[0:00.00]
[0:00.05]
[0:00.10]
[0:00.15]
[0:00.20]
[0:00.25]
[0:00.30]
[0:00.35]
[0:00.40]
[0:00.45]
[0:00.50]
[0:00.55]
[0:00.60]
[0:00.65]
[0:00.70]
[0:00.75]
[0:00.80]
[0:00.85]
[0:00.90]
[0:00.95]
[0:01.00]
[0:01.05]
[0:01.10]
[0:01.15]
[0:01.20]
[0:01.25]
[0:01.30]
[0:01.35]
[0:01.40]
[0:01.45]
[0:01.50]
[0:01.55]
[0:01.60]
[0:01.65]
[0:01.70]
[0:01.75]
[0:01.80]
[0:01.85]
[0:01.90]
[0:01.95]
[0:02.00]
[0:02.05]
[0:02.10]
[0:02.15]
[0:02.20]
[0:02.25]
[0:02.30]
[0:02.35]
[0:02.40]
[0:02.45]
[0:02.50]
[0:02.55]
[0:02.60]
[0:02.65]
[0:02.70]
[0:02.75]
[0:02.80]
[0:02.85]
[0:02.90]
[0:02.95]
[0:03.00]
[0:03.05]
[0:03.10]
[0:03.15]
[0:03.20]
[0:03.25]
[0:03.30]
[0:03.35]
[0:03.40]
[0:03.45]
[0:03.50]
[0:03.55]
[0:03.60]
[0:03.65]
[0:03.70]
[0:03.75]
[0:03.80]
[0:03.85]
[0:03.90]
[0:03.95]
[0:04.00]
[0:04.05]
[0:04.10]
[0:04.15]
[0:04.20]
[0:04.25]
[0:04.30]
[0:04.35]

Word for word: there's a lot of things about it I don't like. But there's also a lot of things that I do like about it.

PROMPT – Each record above is to be written out again exactly.

RESULT FOR THIS EXERCISE –
[0:00.00]
[0:00.05]
[0:00.10]
[0:00.15]
[0:00.20]
[0:00.25]
[0:00.30]
[0:00.35]
[0:00.40]
[0:00.45]
[0:00.50]
[0:00.55]
[0:00.60]
[0:00.65]
[0:00.70]
[0:00.75]
[0:00.80]
[0:00.85]
[0:00.90]
[0:00.95]
[0:01.00]
[0:01.05]
[0:01.10]
[0:01.15]
[0:01.20]
[0:01.25]
[0:01.30]
[0:01.35]
[0:01.40]
[0:01.45]
[0:01.50]
[0:01.55]
[0:01.60]
[0:01.65]
[0:01.70]
[0:01.75]
[0:01.80]
[0:01.85]
[0:01.90]
[0:01.95]
[0:02.00]
[0:02.05]
[0:02.10]
[0:02.15]
[0:02.20]
[0:02.25]
[0:02.30]
[0:02.35]
[0:02.40]
[0:02.45]
[0:02.50]
[0:02.55]
[0:02.60]
[0:02.65]
[0:02.70]
[0:02.75]
[0:02.80]
[0:02.85]
[0:02.90]
[0:02.95]
[0:03.00]
[0:03.05]
[0:03.10]
[0:03.15]
[0:03.20]
[0:03.25]
[0:03.30]
[0:03.35]
[0:03.40]
[0:03.45]
[0:03.50]
[0:03.55]
[0:03.60]
[0:03.65]
[0:03.70]
[0:03.75]
[0:03.80]
[0:03.85]
[0:03.90]
[0:03.95]
[0:04.00]
[0:04.05]
[0:04.10]
[0:04.15]
[0:04.20]
[0:04.25]
[0:04.30]
[0:04.35]

Word for word: there's a lot of things about it I don't like. But there's also a lot of things that I do like about it.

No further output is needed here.